The simplest trapezoidal generator with sufficiently low jitter uses a low jitter digital divider to divide down a low phase noise crystal oscillator output to the required frequency. The divider output is then used to ramp an integrator with low noise feedback clamps up and down. A resistive divider at the integrator output is then used to attenuate the signal to the required level and set the generator output impedance.

The above trapezoidal waveform generator has a jitter of around 100ps/rtHz, which is adequate for simulating the noisier mixers. However a jitter about 5x lower than this is required to simulate the quieter mixers. To achieve this either each of the LM329's can be replaced by 25 LM329's whose voltages are averaged by a resistor network for a total of 100 LM329's or a quieter reference voltage source is required. Since the noise of a forward biased diode (including LEDs) is much lower than the noise of a diode in avalanche breakdown (even a buried zener like an LM329), a reference consisting of series stack of forward biased LEDs can be much quieter than an LM329. A ZCD trapezoidal waveform test generator employing series connected LEDs as references is shown below.

In the above circuit the input transition to corresponding output zero crossing delay is nominally temperature compensated if identical LEDs and diodes are used both in the current sources and in the integrator feedback clamp circuit. However the waveform amplitude will be temperature dependent with a negative tempco, this isnt particularly significant as the mixer beat frequency output waveform is also temperature dependent albeit with a positive tempco.



Cable phase shift tempcos

The time delay tempco of an RF cable and depends on the cable dielectric and construction. It can be as high as 0.5ps/C/m for some cables. Thus the lengths of RF cables used should be kept short and wherever possible cables connecting the sources to the mixer inputs should have the same length, and have the same temperature. Since a well designed DMTD system has a resolution of 0.01ps or less at the mixer RF input frequency, ensuring that cable delay tempcos match is critical to achieving such performance.



Isolation Amplifiers


A 10MHz isolation amplifier having a reverse isolation of 120dB has a worst case phase shift variation due to load VSWR variations of 100fs. To ensure that phase shift due to cross talk and load VSWR is 10fS or less the reverse isolation and cross talk need to be greater than 140dB. A significant reduction in phase shift due to load VSWR is achieved if the the lenght of the cable connected the isolation amplifier to the load is close to an odd multiple of one-half the signal wavelength (½l) in the cable.

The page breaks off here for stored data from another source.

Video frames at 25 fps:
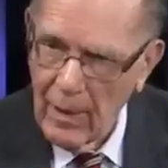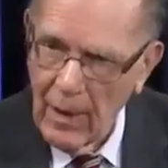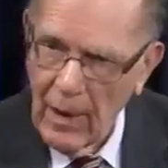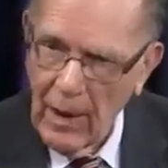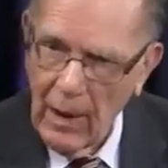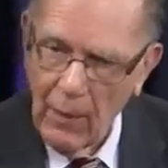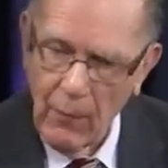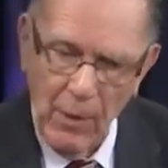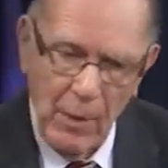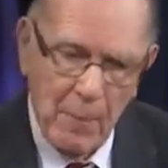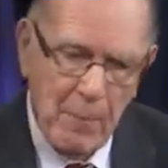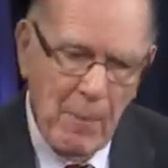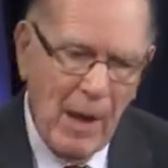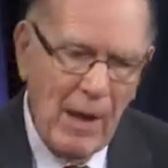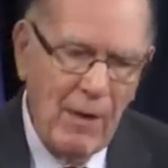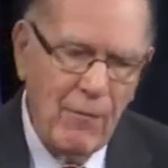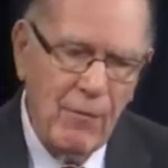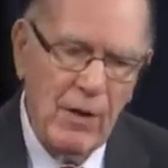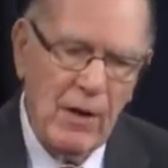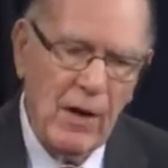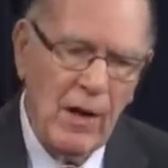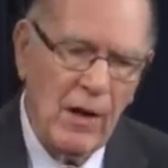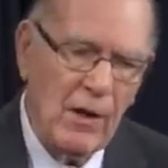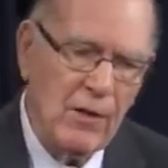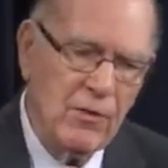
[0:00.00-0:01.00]
We may
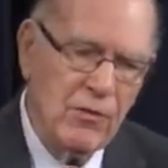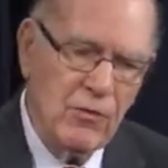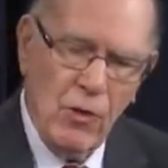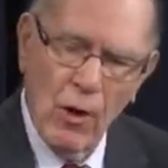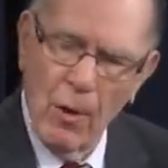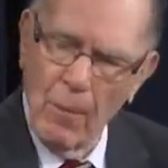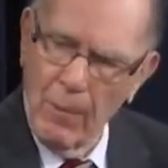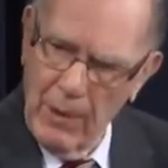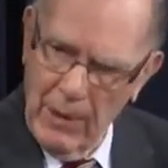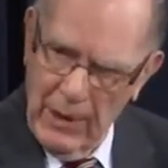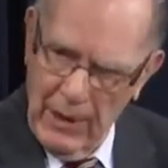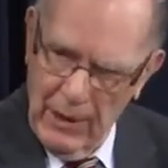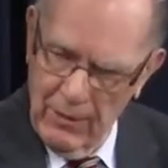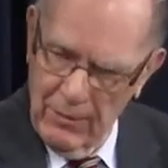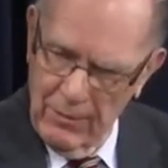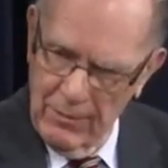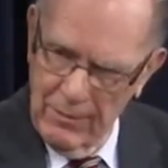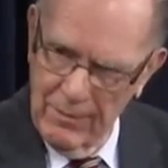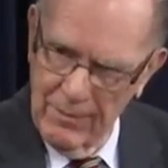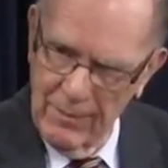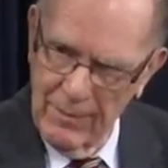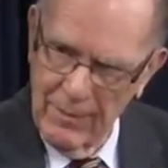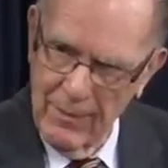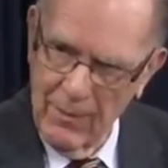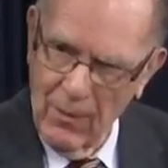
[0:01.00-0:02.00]
even exterminate
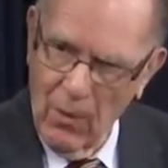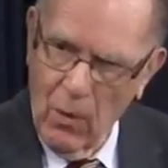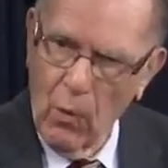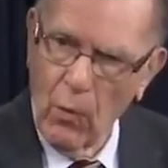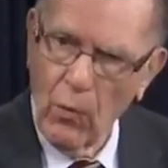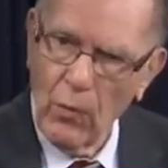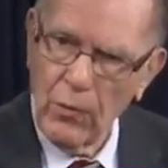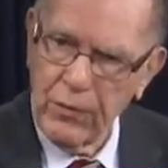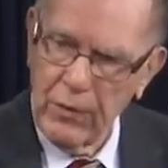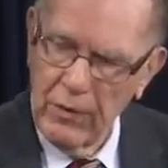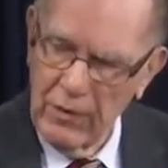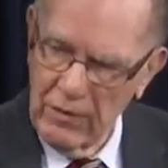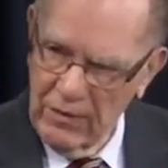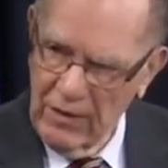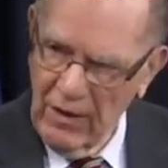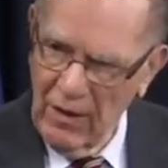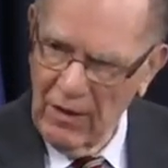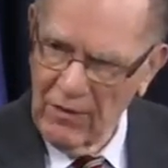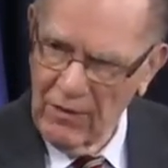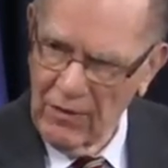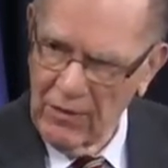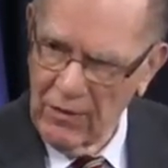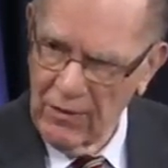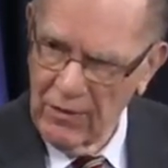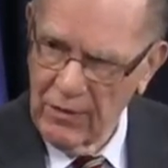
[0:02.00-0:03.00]
whole
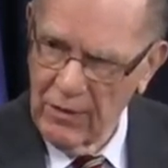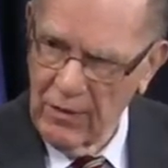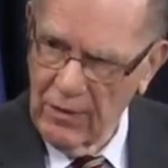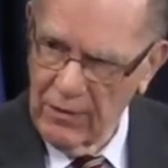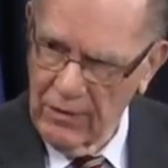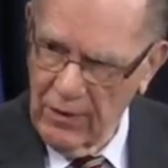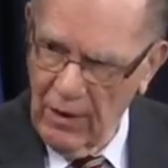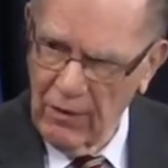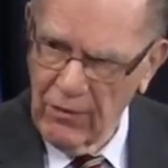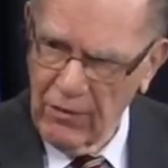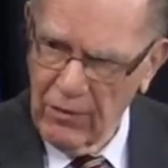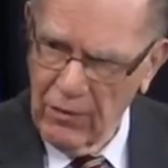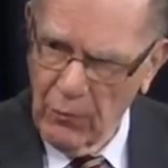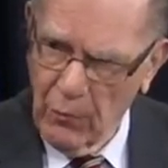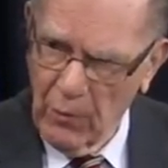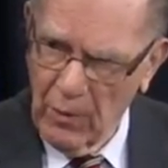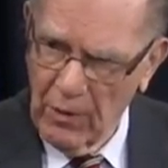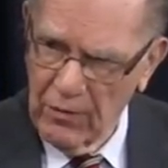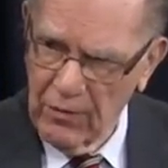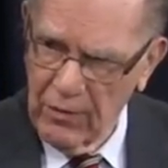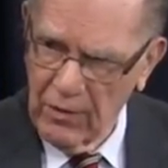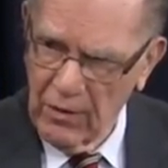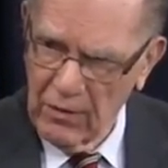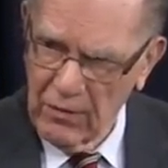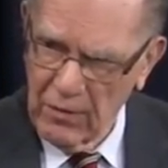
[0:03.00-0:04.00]
citizenry
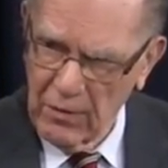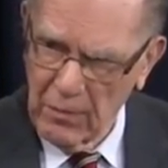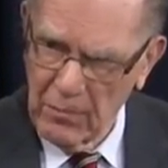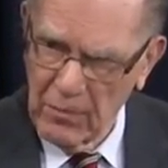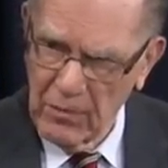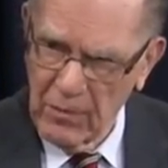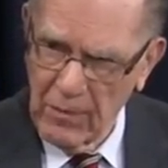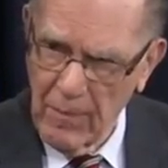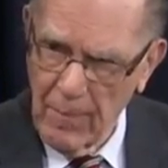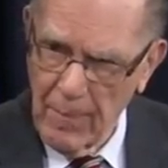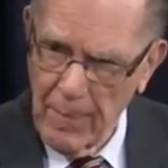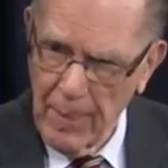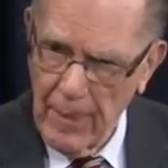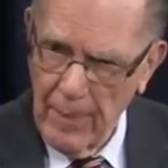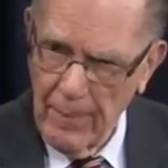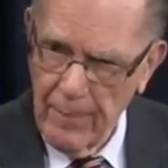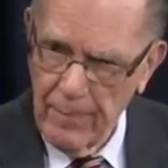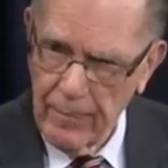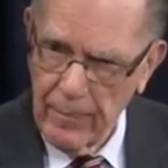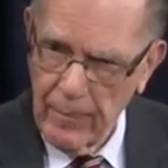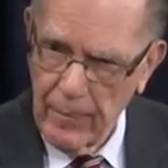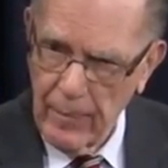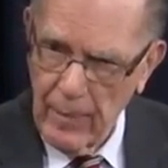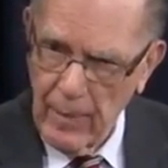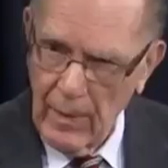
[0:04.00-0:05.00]
systems.
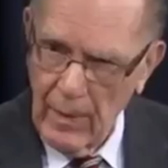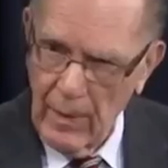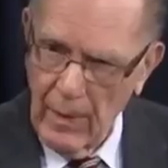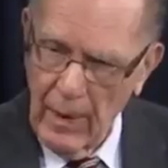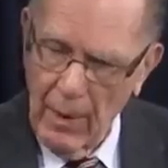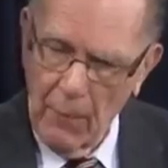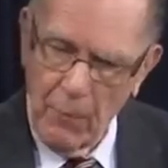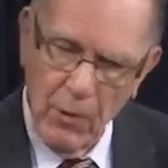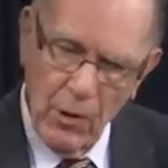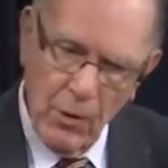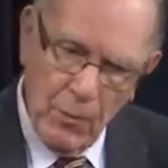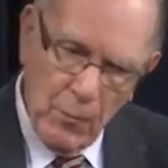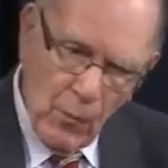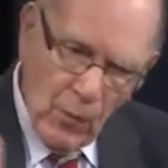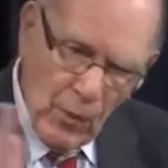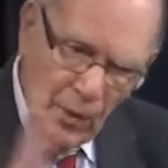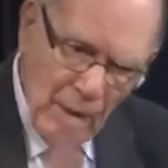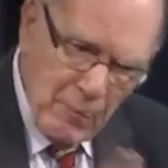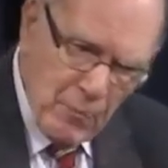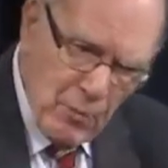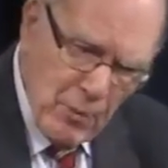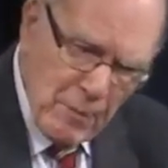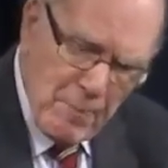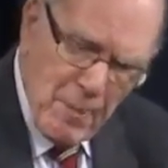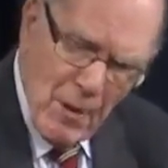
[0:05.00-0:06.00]
And we'll
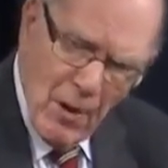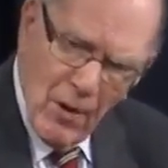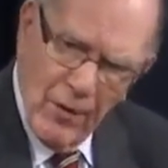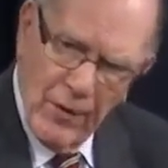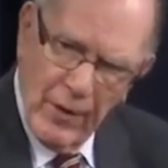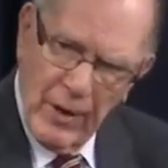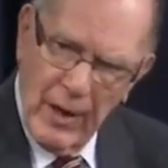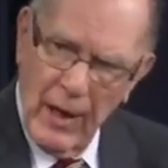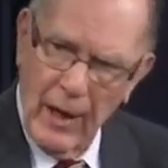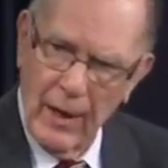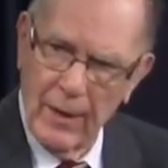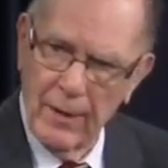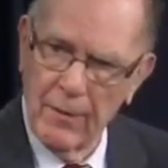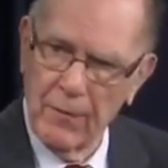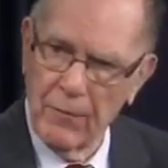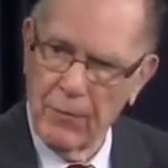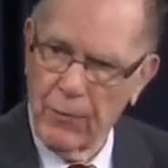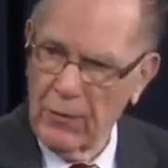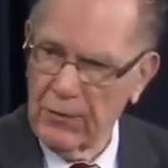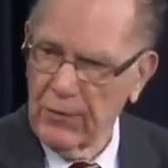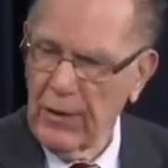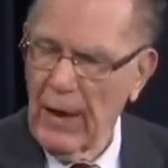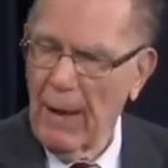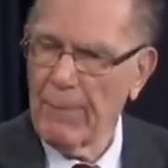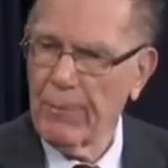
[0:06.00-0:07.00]
rebuild again. For
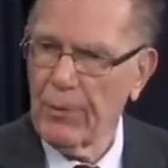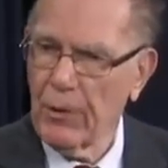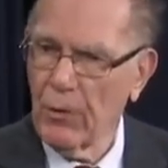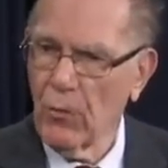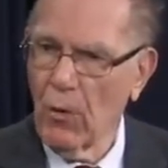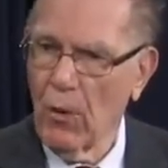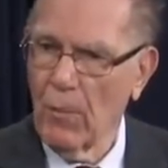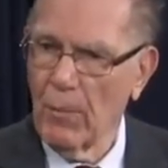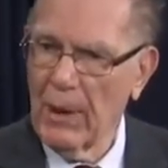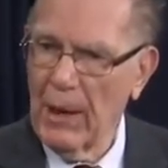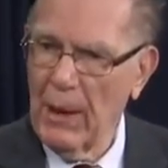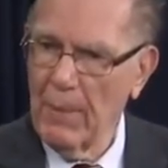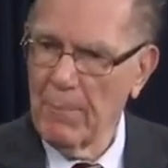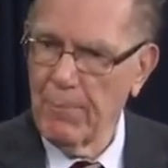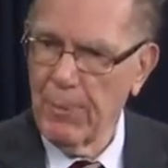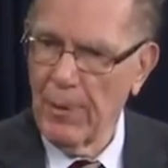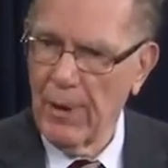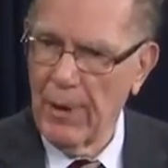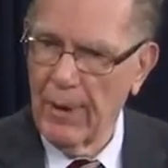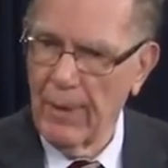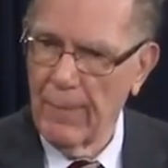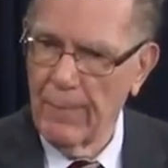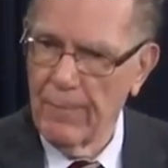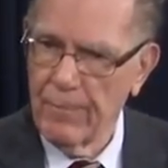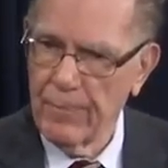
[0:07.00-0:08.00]
example, the Roman
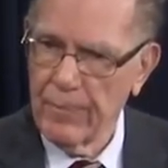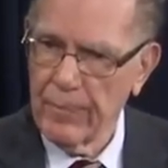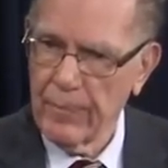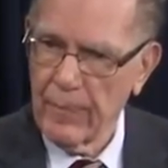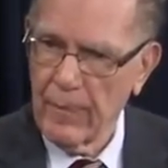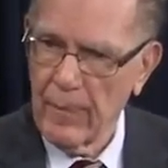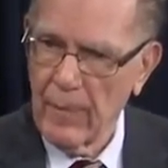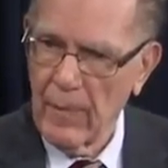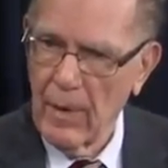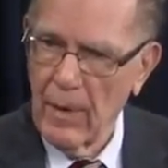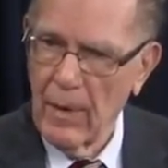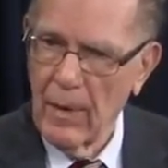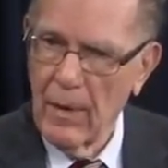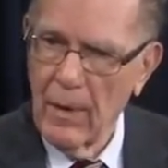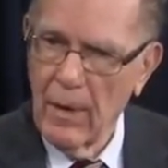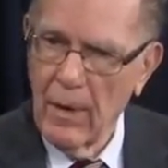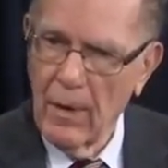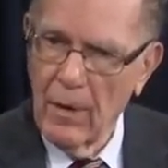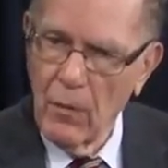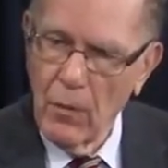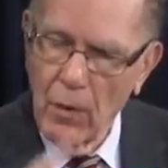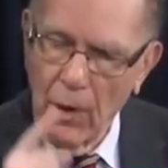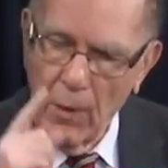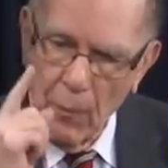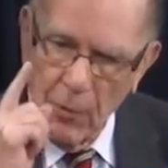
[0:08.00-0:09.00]
Empire.
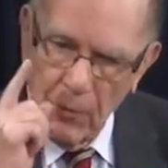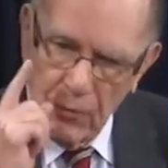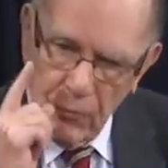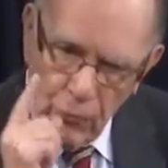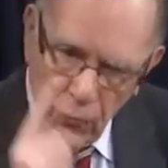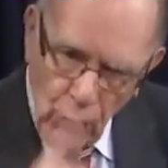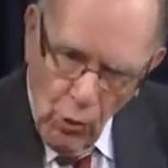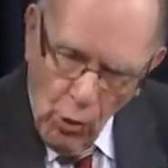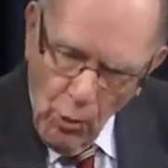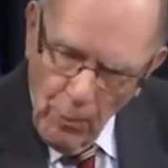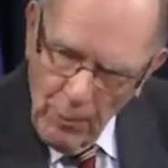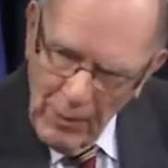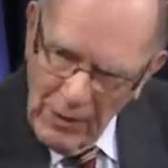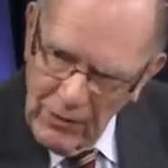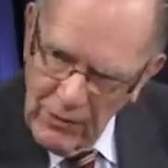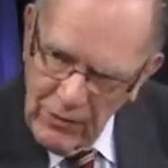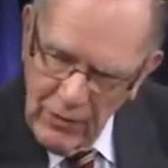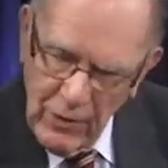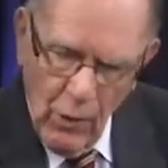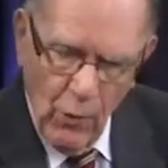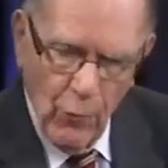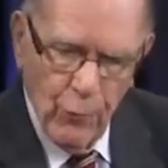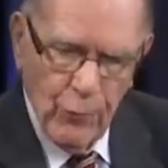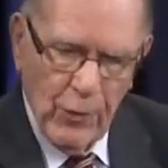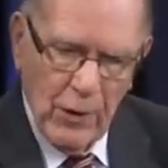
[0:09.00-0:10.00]
It was Rome
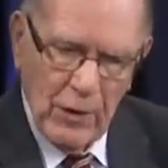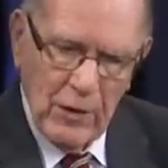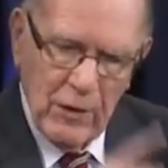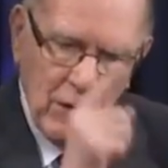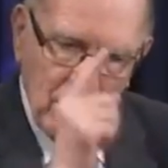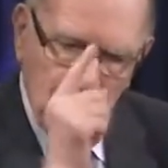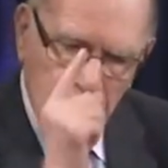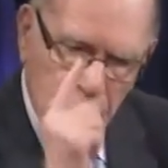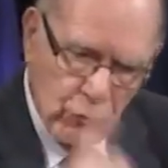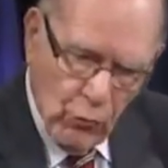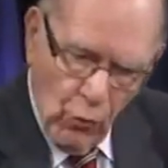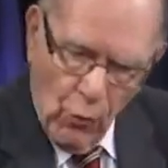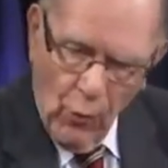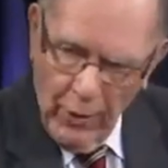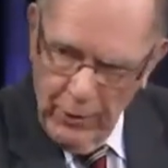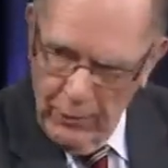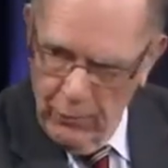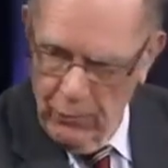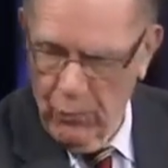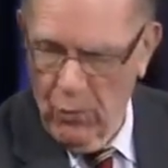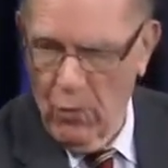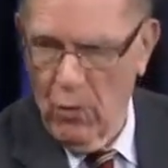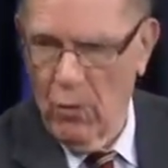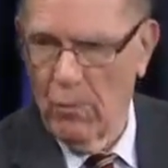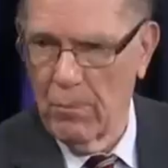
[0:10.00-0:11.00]
itself that destroyed
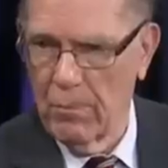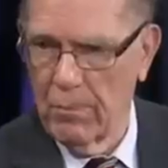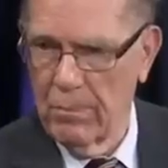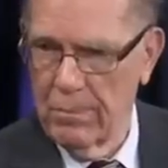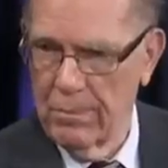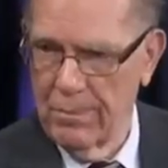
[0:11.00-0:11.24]
Rome.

Amplifier phase shift tempco

The phase shift tempco of a state of the art 10MHz isolation amplifier can be as low as 1ps/C. Using a bandpass filter with a Q of 10 will degrade this to 30ps/C or worse depending on the filter component tempcos. Achieving a system stability of 10fs or better requires stabilising the isolation amplifier temperature to better than 10mK when no bandpass filter is used. When a bandpass filter is used the temperature of the bandpass filter would need to be stabilised to better than 300uK to maintain the same performance. Whilst stabilising the isolation amplifier temperature to 10mK or so is challenging it can be done. Stabilising a bandpass filter temperature to better than 300uK is very expensive and very difficult to achieve.



Picket fence technique


Thermal enclosure (oven) design:


precision_timing/dual_mixer_time_difference_systems.txt · Last modified: 2013/02/05 19:00 (external edit)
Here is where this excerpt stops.